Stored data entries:

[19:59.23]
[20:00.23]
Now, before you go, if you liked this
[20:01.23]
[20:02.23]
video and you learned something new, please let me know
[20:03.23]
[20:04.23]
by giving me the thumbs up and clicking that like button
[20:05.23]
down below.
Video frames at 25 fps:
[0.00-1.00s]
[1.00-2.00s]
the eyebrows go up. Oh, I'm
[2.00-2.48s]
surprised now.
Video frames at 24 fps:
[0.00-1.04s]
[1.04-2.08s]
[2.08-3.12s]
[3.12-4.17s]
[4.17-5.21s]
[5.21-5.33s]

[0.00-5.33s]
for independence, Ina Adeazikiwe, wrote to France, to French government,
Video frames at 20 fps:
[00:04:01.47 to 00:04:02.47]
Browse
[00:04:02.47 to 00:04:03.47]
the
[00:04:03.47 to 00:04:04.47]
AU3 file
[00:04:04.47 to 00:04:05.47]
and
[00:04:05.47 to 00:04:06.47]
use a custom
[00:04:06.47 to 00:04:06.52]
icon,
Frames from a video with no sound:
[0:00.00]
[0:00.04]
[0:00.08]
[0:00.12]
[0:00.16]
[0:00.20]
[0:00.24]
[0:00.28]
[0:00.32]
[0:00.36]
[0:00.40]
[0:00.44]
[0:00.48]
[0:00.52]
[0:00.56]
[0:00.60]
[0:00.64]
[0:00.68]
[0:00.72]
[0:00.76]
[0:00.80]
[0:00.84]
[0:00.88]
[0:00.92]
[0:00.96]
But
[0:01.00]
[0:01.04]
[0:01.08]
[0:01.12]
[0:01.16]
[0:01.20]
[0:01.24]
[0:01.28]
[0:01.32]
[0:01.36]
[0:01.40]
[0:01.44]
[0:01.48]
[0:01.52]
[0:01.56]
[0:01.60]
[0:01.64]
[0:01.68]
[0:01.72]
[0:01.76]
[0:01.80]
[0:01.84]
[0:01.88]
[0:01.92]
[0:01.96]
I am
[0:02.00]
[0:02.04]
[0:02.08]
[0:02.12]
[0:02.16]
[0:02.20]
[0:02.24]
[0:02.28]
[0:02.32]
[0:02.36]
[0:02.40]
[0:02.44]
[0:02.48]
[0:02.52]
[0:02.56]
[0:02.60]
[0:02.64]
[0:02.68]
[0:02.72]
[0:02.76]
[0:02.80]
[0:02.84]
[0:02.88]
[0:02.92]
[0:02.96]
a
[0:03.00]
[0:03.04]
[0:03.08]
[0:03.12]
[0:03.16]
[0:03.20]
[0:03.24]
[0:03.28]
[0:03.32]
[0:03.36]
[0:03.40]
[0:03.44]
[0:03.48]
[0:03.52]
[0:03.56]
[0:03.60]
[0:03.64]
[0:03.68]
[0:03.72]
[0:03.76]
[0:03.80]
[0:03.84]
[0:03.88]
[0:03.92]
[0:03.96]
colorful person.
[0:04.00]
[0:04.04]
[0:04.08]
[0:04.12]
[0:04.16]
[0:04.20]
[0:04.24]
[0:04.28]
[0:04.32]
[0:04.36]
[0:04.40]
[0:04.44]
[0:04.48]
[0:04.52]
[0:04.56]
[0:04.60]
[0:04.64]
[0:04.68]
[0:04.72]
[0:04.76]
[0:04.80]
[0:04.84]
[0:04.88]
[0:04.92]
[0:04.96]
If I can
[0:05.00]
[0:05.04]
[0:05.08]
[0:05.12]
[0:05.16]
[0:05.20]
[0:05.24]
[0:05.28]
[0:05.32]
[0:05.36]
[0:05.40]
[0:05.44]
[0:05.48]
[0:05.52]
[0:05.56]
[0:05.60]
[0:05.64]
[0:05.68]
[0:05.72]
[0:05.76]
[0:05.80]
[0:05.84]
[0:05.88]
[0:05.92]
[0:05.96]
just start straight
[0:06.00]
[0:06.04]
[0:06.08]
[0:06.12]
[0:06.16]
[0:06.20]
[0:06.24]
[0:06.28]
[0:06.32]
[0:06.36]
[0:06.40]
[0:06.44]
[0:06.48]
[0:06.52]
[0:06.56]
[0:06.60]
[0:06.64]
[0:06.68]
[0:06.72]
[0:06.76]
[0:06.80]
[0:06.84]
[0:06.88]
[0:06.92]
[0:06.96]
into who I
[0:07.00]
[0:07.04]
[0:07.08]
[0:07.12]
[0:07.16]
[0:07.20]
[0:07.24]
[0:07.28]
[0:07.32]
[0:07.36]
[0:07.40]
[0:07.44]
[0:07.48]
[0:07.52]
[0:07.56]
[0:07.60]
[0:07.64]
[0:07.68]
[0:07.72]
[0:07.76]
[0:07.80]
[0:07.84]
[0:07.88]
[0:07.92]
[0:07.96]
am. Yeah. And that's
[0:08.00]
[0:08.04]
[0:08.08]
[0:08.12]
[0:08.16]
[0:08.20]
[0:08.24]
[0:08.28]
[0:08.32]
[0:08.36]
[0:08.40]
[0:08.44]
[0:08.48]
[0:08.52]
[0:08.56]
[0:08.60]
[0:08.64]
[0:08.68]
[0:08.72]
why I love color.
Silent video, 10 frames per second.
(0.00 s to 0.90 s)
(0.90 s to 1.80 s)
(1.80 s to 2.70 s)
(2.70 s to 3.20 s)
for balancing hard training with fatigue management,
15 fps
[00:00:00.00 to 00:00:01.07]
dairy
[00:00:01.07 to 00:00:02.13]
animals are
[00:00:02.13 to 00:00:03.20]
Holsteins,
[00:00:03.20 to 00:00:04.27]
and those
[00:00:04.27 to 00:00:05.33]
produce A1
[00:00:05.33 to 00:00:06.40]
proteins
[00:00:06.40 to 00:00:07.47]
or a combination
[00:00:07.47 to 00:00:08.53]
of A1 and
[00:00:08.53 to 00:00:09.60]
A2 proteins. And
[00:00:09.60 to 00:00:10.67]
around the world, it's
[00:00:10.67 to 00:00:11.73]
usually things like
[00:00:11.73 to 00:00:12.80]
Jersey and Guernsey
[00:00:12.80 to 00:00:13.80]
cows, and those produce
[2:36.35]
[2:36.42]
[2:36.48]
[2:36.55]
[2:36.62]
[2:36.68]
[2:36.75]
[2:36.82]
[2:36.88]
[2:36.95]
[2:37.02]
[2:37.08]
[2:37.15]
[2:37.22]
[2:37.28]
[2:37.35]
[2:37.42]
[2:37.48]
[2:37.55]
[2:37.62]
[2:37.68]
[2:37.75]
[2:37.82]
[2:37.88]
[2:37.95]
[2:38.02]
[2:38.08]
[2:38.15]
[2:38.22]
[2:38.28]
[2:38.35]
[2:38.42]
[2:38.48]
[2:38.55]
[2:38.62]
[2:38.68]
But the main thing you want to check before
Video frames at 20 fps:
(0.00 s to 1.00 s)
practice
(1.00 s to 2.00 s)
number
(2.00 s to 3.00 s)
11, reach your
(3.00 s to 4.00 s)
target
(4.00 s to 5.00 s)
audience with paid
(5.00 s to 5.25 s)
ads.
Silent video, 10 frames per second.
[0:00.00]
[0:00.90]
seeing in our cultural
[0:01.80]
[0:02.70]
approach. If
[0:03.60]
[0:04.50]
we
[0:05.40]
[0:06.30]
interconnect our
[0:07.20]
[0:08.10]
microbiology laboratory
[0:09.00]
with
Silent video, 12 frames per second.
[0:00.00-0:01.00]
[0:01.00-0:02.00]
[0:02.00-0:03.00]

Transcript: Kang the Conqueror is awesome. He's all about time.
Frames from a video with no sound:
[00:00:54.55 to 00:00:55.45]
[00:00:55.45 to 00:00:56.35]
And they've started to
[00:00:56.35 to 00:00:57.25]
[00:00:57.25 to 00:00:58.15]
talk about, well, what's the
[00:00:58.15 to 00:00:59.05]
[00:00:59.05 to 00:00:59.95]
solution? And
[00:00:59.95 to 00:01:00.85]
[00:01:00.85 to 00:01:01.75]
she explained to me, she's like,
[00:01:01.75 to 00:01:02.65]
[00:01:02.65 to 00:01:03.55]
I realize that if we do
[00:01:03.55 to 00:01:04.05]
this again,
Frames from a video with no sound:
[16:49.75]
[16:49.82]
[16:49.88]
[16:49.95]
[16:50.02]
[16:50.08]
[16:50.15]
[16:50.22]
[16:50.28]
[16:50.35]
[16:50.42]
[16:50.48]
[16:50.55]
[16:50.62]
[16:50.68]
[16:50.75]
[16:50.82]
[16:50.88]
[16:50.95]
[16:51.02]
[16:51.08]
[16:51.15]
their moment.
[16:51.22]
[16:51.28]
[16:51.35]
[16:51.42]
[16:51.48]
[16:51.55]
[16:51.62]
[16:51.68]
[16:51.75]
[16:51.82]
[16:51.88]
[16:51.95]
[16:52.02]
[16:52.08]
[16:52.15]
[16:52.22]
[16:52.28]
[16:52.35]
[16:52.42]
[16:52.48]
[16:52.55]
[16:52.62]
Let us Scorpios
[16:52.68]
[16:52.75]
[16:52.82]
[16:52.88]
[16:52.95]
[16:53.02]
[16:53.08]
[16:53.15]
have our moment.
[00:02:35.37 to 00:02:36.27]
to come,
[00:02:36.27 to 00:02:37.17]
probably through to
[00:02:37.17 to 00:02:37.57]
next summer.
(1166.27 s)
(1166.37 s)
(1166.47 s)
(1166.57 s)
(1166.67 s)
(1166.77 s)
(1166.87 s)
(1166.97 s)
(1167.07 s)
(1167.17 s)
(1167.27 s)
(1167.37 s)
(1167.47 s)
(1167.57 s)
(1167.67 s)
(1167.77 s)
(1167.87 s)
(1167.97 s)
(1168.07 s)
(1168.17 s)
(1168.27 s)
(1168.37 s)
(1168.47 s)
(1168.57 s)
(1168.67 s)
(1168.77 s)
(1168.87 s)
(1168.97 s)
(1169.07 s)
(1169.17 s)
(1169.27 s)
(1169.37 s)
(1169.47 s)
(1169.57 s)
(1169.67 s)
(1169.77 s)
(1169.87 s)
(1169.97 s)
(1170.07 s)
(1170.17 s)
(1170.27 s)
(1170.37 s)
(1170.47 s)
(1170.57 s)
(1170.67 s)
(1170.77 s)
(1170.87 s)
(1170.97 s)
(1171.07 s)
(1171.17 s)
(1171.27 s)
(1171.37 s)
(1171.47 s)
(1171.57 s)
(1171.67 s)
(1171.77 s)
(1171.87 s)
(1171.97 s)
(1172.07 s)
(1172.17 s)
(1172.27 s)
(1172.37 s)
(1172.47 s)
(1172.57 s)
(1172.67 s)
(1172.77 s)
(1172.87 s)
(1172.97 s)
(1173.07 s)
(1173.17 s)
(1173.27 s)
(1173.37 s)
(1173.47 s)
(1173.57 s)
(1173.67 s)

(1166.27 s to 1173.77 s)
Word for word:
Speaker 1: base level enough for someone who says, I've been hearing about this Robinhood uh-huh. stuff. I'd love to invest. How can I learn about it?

REQUIRED WORK: Starting with the line above that holds "[0:02.00-0:03.00]" and stopping with the line that holds "(1167.67 s)", reproduce each line exactly, omitting all other lines.

FINISHED TASK:
[0:02.00-0:03.00]

Transcript: Kang the Conqueror is awesome. He's all about time.
Frames from a video with no sound:
[00:00:54.55 to 00:00:55.45]
[00:00:55.45 to 00:00:56.35]
And they've started to
[00:00:56.35 to 00:00:57.25]
[00:00:57.25 to 00:00:58.15]
talk about, well, what's the
[00:00:58.15 to 00:00:59.05]
[00:00:59.05 to 00:00:59.95]
solution? And
[00:00:59.95 to 00:01:00.85]
[00:01:00.85 to 00:01:01.75]
she explained to me, she's like,
[00:01:01.75 to 00:01:02.65]
[00:01:02.65 to 00:01:03.55]
I realize that if we do
[00:01:03.55 to 00:01:04.05]
this again,
Frames from a video with no sound:
[16:49.75]
[16:49.82]
[16:49.88]
[16:49.95]
[16:50.02]
[16:50.08]
[16:50.15]
[16:50.22]
[16:50.28]
[16:50.35]
[16:50.42]
[16:50.48]
[16:50.55]
[16:50.62]
[16:50.68]
[16:50.75]
[16:50.82]
[16:50.88]
[16:50.95]
[16:51.02]
[16:51.08]
[16:51.15]
their moment.
[16:51.22]
[16:51.28]
[16:51.35]
[16:51.42]
[16:51.48]
[16:51.55]
[16:51.62]
[16:51.68]
[16:51.75]
[16:51.82]
[16:51.88]
[16:51.95]
[16:52.02]
[16:52.08]
[16:52.15]
[16:52.22]
[16:52.28]
[16:52.35]
[16:52.42]
[16:52.48]
[16:52.55]
[16:52.62]
Let us Scorpios
[16:52.68]
[16:52.75]
[16:52.82]
[16:52.88]
[16:52.95]
[16:53.02]
[16:53.08]
[16:53.15]
have our moment.
[00:02:35.37 to 00:02:36.27]
to come,
[00:02:36.27 to 00:02:37.17]
probably through to
[00:02:37.17 to 00:02:37.57]
next summer.
(1166.27 s)
(1166.37 s)
(1166.47 s)
(1166.57 s)
(1166.67 s)
(1166.77 s)
(1166.87 s)
(1166.97 s)
(1167.07 s)
(1167.17 s)
(1167.27 s)
(1167.37 s)
(1167.47 s)
(1167.57 s)
(1167.67 s)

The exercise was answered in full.